UPDATE 2009.02.17: I received a response from IBM which I have tested and appears to resolve the problem (described below). It involves DB2 registry variable DB2ENVLIST, and an environment variable DB2_HMON_DFT_STACK_SZ which appears undocumented. Please scroll to bottom of article for the update.
Description of the problem: I have several DB2 version 9 Fixpack 4 instances installed on Solaris 10, and have several unresolved and serious Health Monitor-related problems. Many DB2 customers appear to have had similar problems since Health Monitor was introduced. My recommendation as of version 9 Fixpack 4 is that Health Monitor should be left inactivated, and IBM needs to focus much more effort on understanding why HMON is as buggy as it is.
My own experiences with Health Monitor occurred January – March 2008, resolved like so many customers by deactivating Health Monitor. Many reports of possibly related issues go back to version 8.1 and 2004. One thing I find suspect is that in many of the Health Monitor APARs (listed below). IBM shows the APAR as resolved, simply by advising customers to deactivate Health Monitor. They didn’t fix the problem at all. Yet general IBM documentation advises the use of the Health Monitor. I believe IBM docs should mention some of the risks involved in activating Health Monitor.
I have provided full system configuration, db2support and db2trc output to IBM, and will be happy to provide those details and PMR numbers to any IBM engineers who are interested in tracking the progress of resolving these issues.
Note About HMON Instance And Database Capture
DB2 documentation in most places states that deactivating Health Monitor only entails setting DBM CFG parameter HEALTH_MON OFF. However that only deactivates database-level health capture associated with the db2hmon process. Health monitoring involves more than just db2hmon. Health capture will continue to restart every two hours via the process db2acd, which captures instance level health information and performs tasks related to automated maintenance. The only way to deactivate db2acd at present is to eliminate fenced memory through this procedure. This is not generally desirable because it interferes with use of the db2expln utility and functions which require fenced memory.

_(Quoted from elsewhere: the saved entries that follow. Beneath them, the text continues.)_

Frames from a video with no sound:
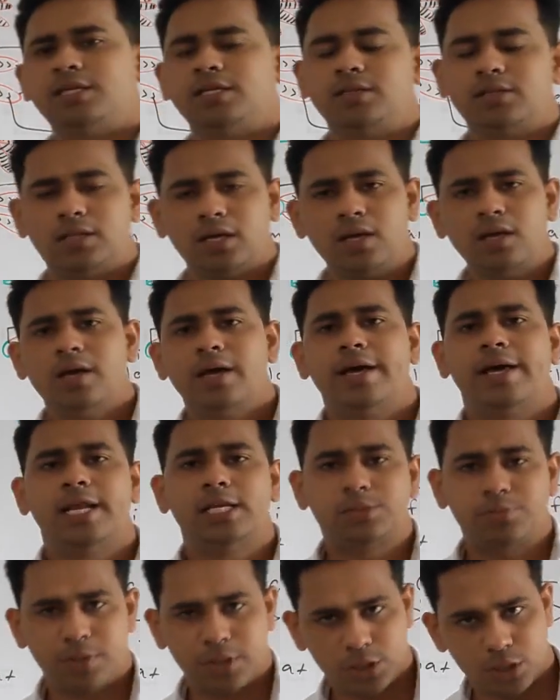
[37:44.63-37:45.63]
the
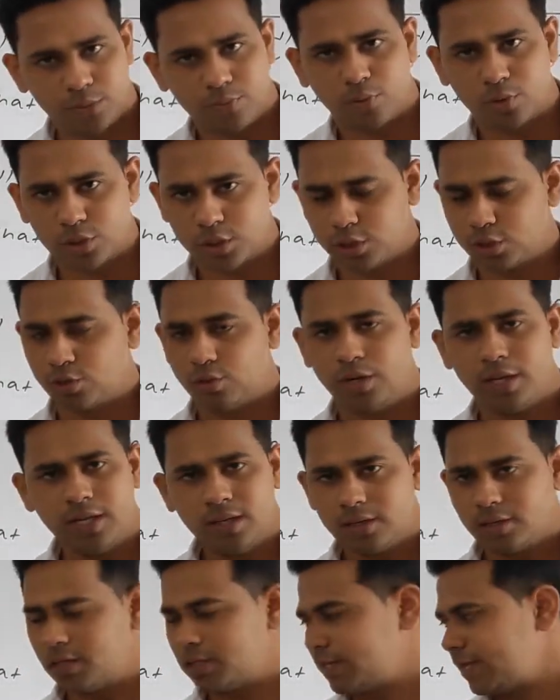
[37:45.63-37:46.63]
respiration process only,
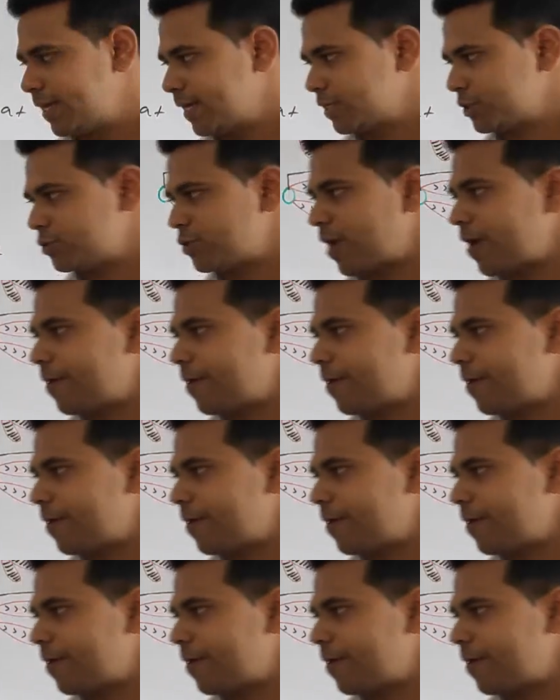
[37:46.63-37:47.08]
nothing extra.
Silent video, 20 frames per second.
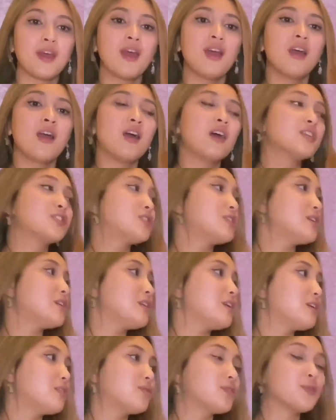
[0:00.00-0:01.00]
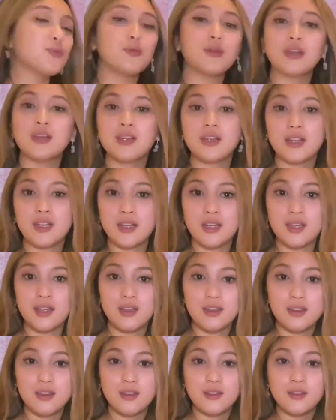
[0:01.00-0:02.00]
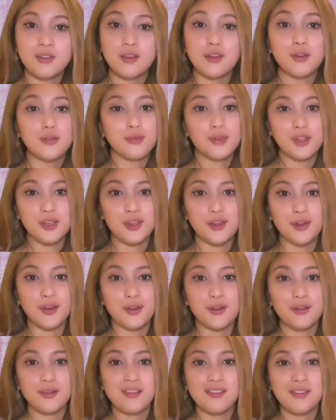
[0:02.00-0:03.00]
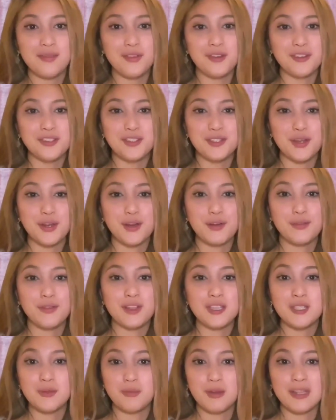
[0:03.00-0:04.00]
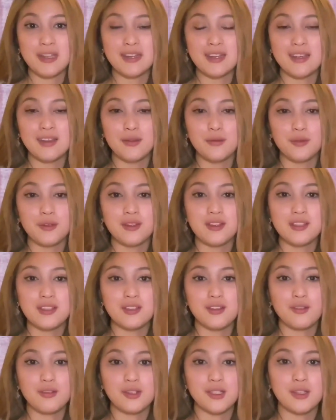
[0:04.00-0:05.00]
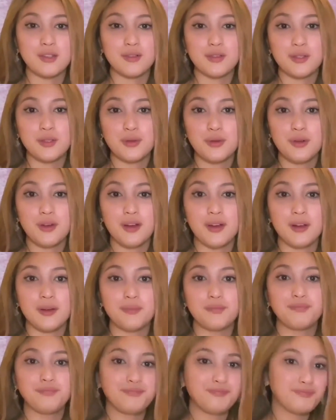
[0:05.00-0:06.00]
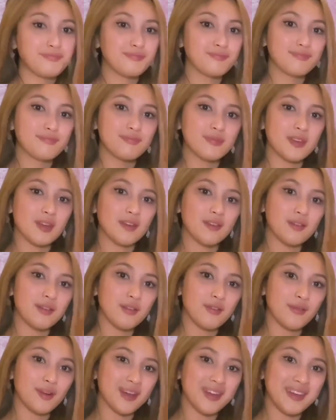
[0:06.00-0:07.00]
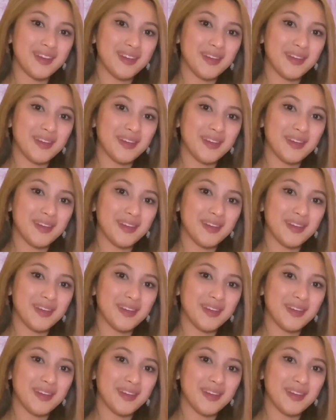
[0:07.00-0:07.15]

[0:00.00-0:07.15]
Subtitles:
she even willingly took a video of herself explaining what this lockdown has taught her. Right here.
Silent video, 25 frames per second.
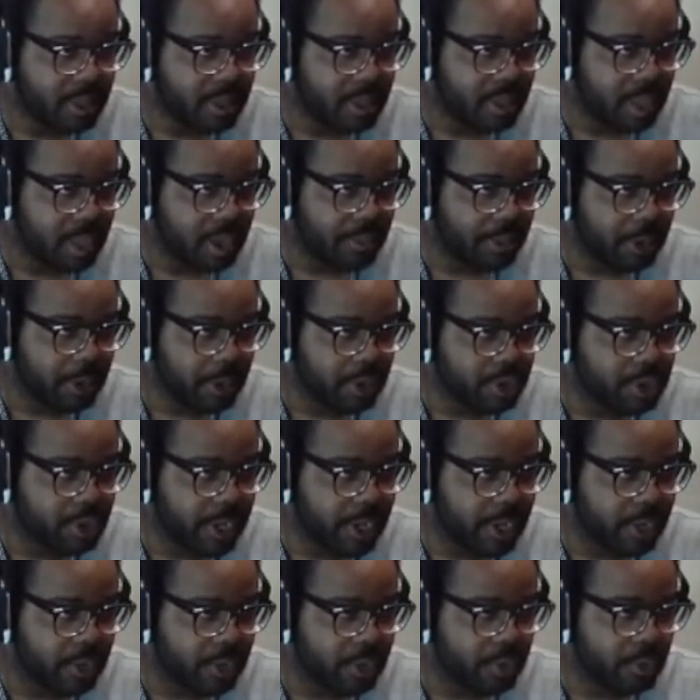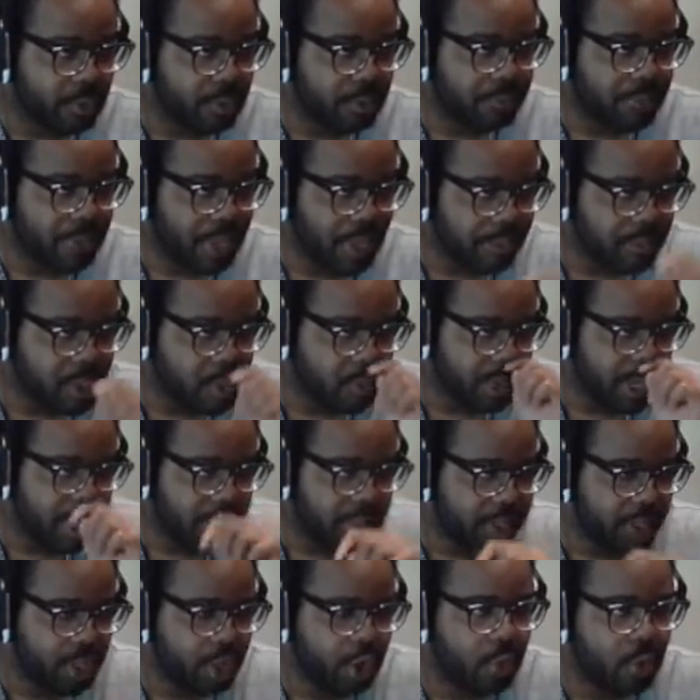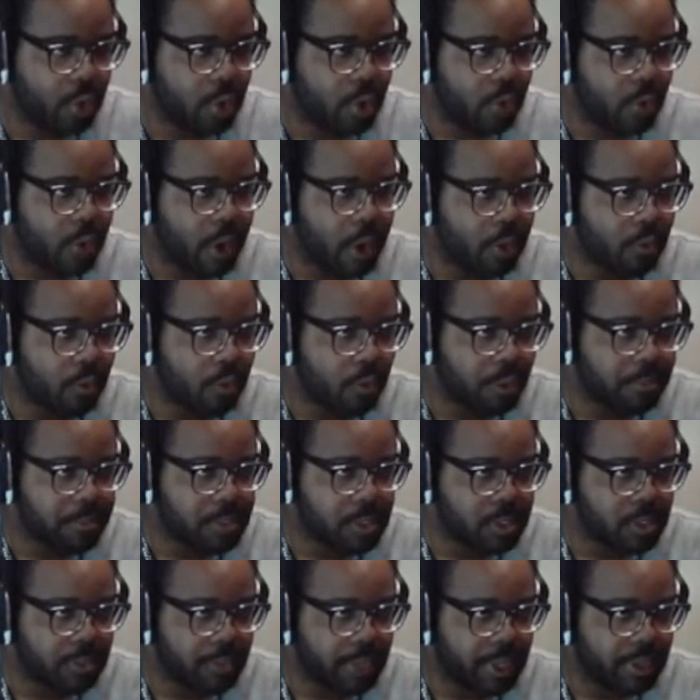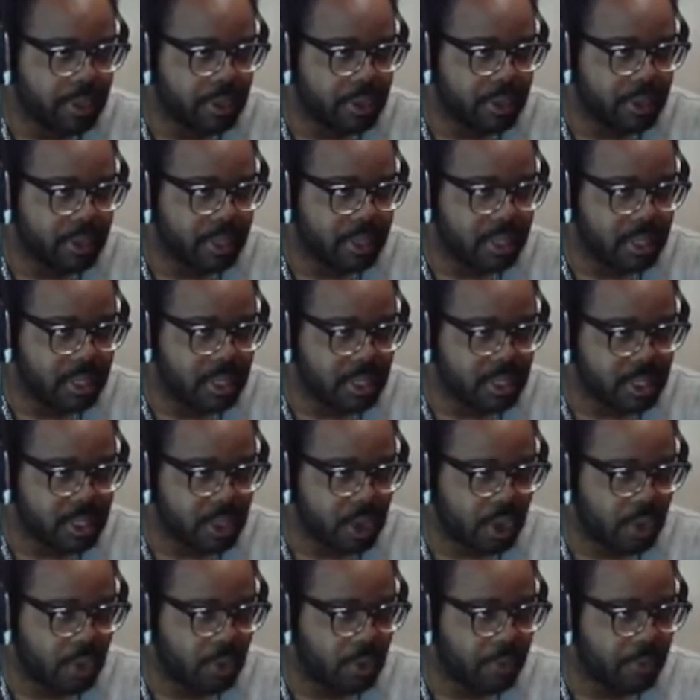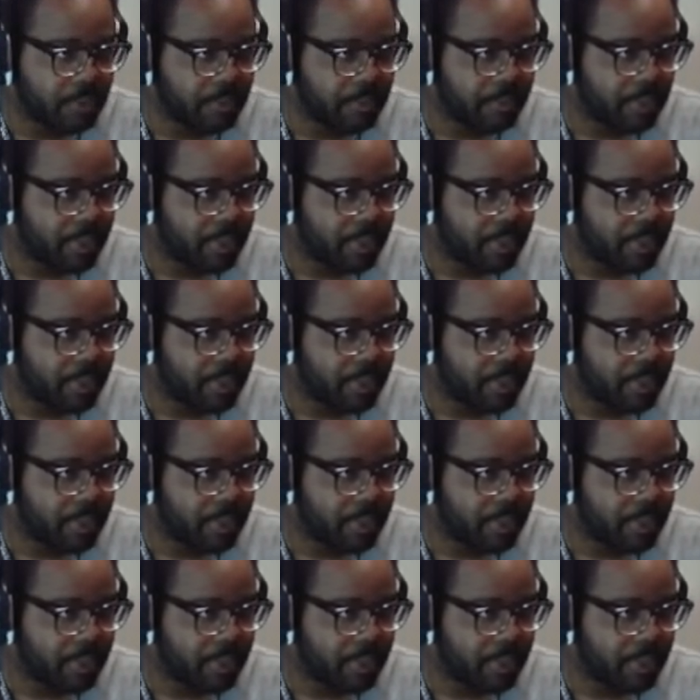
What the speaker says: that I'm gonna try to do. It's one of the newer wrong warps as well, so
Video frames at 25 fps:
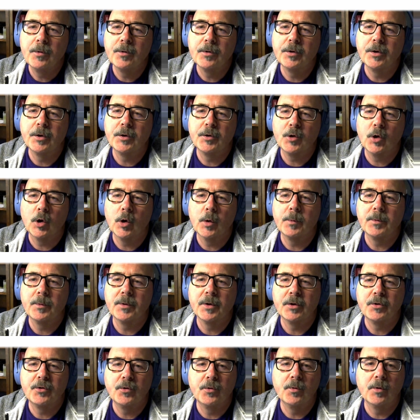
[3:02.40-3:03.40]
to determine
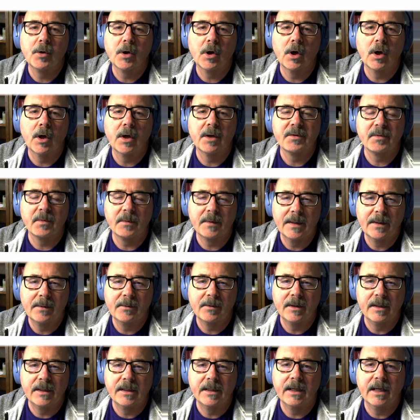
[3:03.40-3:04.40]
the true cause without
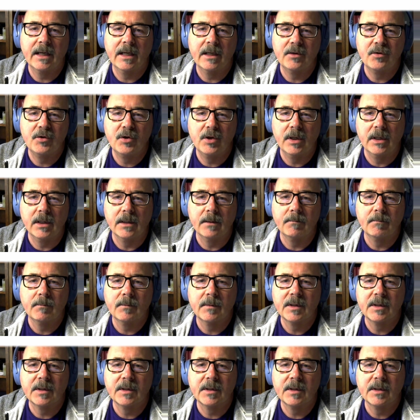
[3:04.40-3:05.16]
an EKG.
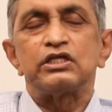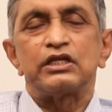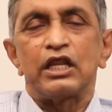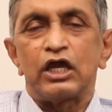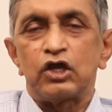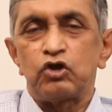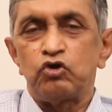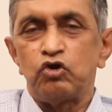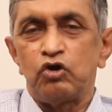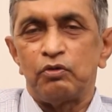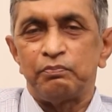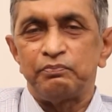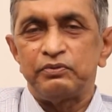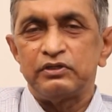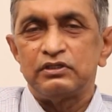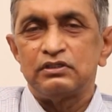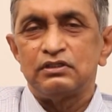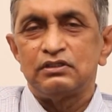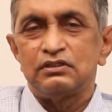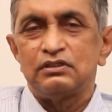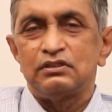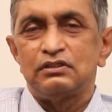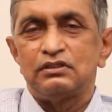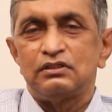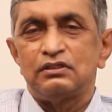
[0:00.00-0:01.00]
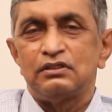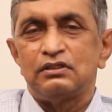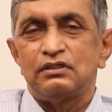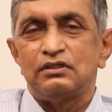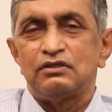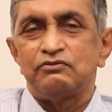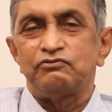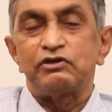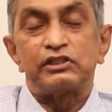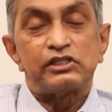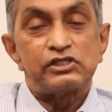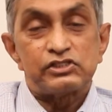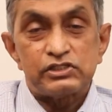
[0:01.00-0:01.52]
and I hope,
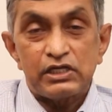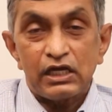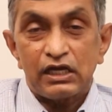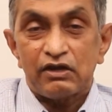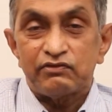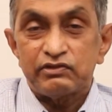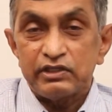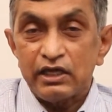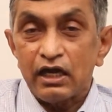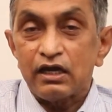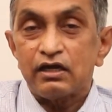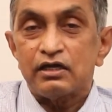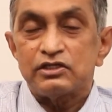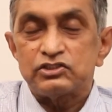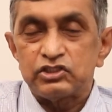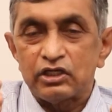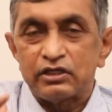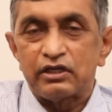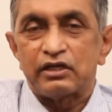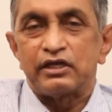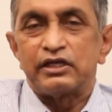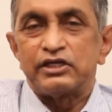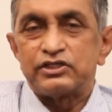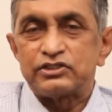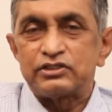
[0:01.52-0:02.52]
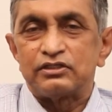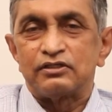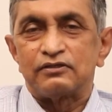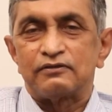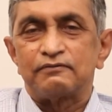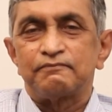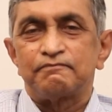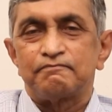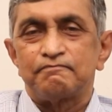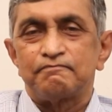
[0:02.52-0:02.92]
for the sake of the younger generation,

Not all the problems I detail here may be related to db2hmon, they may be related to db2acd or other functionality.
To eliminate one factor: we received early advice from IBM to disable Self-Tuning Memory Manager (STMM), and we did so. This did not resolve the Health Monitor issues.
Problem Summary
I have two instances on two separate Solaris Zones and separate Zone Clusters, both experiencing different Health Monitor issues. They are:
Hang-Wait, Appearance of Heavy Lock Contention
When Health Monitor is active (DBM CFG parameter HEALTH_MON ON) every two hours when Health Monitor would activate, we would see all database processes grind to a halt, which caused an application processing pileup and eventual application crash. I saw this for an application which experiences an average transaction speed of 3500 UOW (commits) per minute with occasional spikes of 38,000 transactions per minute. The SQL execution delays resembled table lock contention, but there was not significant lockwait seen at these times. It seems clearly to be a hang-wait. The application was designed to deal with processing delays by spawning more database connections, which it did, worsening the problem, by eventually exceeding MAXAPPLS or other resource limits.
My guess is that this site, among all IBM customers, experienced the Health Monitor issue so starkly because the high transaction volume caused immediate and dramatic crashes for the application. Another shop with low transaction volume might not notice the possible bi-hourly hang-waits caused by Health Monitor.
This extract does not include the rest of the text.